This yields SupplementaryTables.xlsx file, with columns named as in respective supplementary tables from the GSA-MiXeR's publication.

Command-line reference

usage: mixer.py plsa [-h] [--out OUT] [--lib LIB] [--log LOG]
                     [--bim-file BIM_FILE] [--ld-file LD_FILE]
                     [--chr2use CHR2USE] [--extract EXTRACT]
                     [--exclude EXCLUDE]
                     [--exclude-ranges EXCLUDE_RANGES [EXCLUDE_RANGES ...]]
                     [--allow-ambiguous-snps] [--trait1-file TRAIT1_FILE]
                     [--z1max Z1MAX] [--randprune-n RANDPRUNE_N]
                     [--randprune-r2 RANDPRUNE_R2]
                     [--randprune-maf RANDPRUNE_MAF] [--seed SEED]
                     [--threads THREADS [THREADS ...]]
                     [--kmax KMAX [KMAX ...]] [--annot-file ANNOT_FILE]
                     [--annot-file-test ANNOT_FILE_TEST] [--go-file GO_FILE]
                     [--go-file-test GO_FILE_TEST]
                     [--go-all-genes-label GO_ALL_GENES_LABEL]
                     [--go-extend-bp GO_EXTEND_BP] [--sig2-zeroL SIG2_ZEROL]
                     [--s-value S_VALUE] [--l-value L_VALUE]
                     [--pi-value PI_VALUE] [--s-init S_INIT] [--l-init L_INIT]
                     [--pi-init PI_INIT] [--annot-p ANNOT_P] [--gene-p GENE_P]
                     [--adam-epoch ADAM_EPOCH [ADAM_EPOCH ...]]
                     [--adam-beta1 ADAM_BETA1] [--adam-beta2 ADAM_BETA2]
                     [--adam-eps ADAM_EPS]
                     [--adam-step ADAM_STEP [ADAM_STEP ...]] [--adam-disable]
                     [--load-params-file LOAD_PARAMS_FILE] [--make-snps-file]

optional arguments:
  -h, --help            show this help message and exit
  --out OUT             prefix for the output files, such as <out>.json
                        (default: mixer);
  --lib LIB             path to libbgmg.so plugin (default: libbgmg.so); can
                        be also specified via BGMG_SHARED_LIBRARY env
                        variable.
  --log LOG             file to output log (default: <out>.log); NB! if --log
                        points to an existing file the new lines will be
                        appended to it at the end of the file.

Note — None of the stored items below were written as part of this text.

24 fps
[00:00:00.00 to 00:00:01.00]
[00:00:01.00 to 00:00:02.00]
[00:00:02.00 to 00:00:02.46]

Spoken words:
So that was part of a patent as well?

  --bim-file BIM_FILE   plink bim file (required argument); defines the
                        reference set of SNPs used for the analysis. Marker
                        names must not have duplicated entries. May contain
                        symbol '@', which will be replaced by an actual
                        chromosome label.

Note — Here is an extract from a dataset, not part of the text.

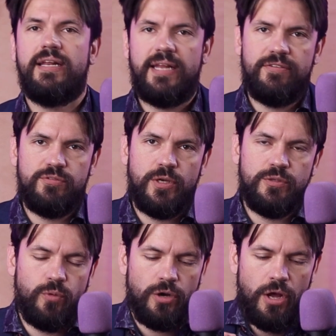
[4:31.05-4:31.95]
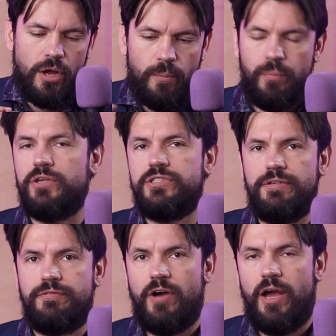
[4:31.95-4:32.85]
And it gives much more
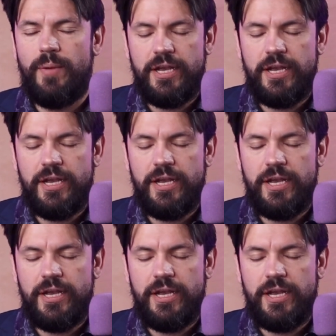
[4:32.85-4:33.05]
positive vibe.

  --ld-file LD_FILE     file with linkage disequilibrium information,
                        generated via 'mixer.py ld' command (required
                        argument); may contain symbol '@', similarly to --bim-
                        file argument.
  --chr2use CHR2USE     chromosome labels to use (default: 1-22); chromosome
                        must be labeled by integer, i.e. X and Y are not
                        acceptable; example of valid arguments: '1,2,3' or
                        '1-4,12,16-20'
  --extract EXTRACT     (optional) File with variants to include in the
                        analysis. By default, all variants are included. This
                        applies to GWAS tag SNPs, however LD is still computed
                        towards the entire reference provided by --bim-file.
                        This applies before --exclude, so a variant listed in
                        --exclude won't be re-introduced if it's also present
                        in --extract list.

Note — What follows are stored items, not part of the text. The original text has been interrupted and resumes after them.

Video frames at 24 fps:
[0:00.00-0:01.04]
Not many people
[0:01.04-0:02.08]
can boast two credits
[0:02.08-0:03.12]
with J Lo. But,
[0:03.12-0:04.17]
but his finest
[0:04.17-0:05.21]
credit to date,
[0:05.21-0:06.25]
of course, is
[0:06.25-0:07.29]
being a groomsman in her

  --exclude EXCLUDE     (optional) File with variants to exclude from the
                        analysis.
  --exclude-ranges EXCLUDE_RANGES [EXCLUDE_RANGES ...]
                        (default: ['MHC']) exclude SNPs in ranges of base pair
                        position; the syntax is chr:from-to, for example
                        6:25000000-35000000; multiple regions can be excluded;
                        "chr" prefix prior to chromosome label, as well as KB
                        and MB suffices are allowed, e.g. chr6:25-35MB is a
                        valid exclusion range. Some special case regions are
                        also supported, for example "--exclude-ranges MHC
                        APOE".To overwrite the defaul, pass "--exclude ranges
                        []".
  --allow-ambiguous-snps
                        advanced option (expert use only); a flag allowing to
                        include A/T and C/G SNPs in fit procedure.
  --trait1-file TRAIT1_FILE
                        GWAS summary statistics for the first trait (required
                        argument); for 'plsa' analysis it is recommended to
                        split GWAS summary statistics per chromosome; if this
                        is done then --trait1-file should contain symbol '@',
                        which will be replaced by an actual chromosome label.
  --z1max Z1MAX         right-censoring threshold for the first trait
                        (default: None); recommended setting: '--z1max 9.336'
                        (equivalent to p-value 1e-20)
  --randprune-n RANDPRUNE_N
                        number of random pruning iterations (default: 64)
  --randprune-r2 RANDPRUNE_R2
                        threshold for random pruning (default: 0.1)
  --randprune-maf RANDPRUNE_MAF
                        threshold for minor allele frequency (default: 0.05);
                        applies to tag SNPs to include in the fit procedure
  --seed SEED           random seed (default: None).
  --threads THREADS [THREADS ...]
                        specify how many concurrent threads to use for
                        computations; (default: total number of CPU cores
                        available)
  --kmax KMAX [KMAX ...]
                        number of sampling iterations for log-likelihod and
                        posterior delta (default: 20000)
  --annot-file ANNOT_FILE
                        (optional) path to binary annotations in LD score
                        regression format, i.e. <path>/baseline.@.annot.gz for
                        fitting enrichment model model. This must include the
                        first column with all ones ('base' annotation category
                        covering the entire genome). Enrichment scores
                        computed for --annot-file will be saved to
                        <out>.annot_enrich.csv
  --annot-file-test ANNOT_FILE_TEST
                        (optional) path to binary annotations in LD score
                        regression format, i.e. <path>/baseline.@.annot.gz for
                        evaluating enrichment. If provided, enrichment scores
                        computed for --annot-file-test will be saved to
                        <out>.annot_test_enrich.csv.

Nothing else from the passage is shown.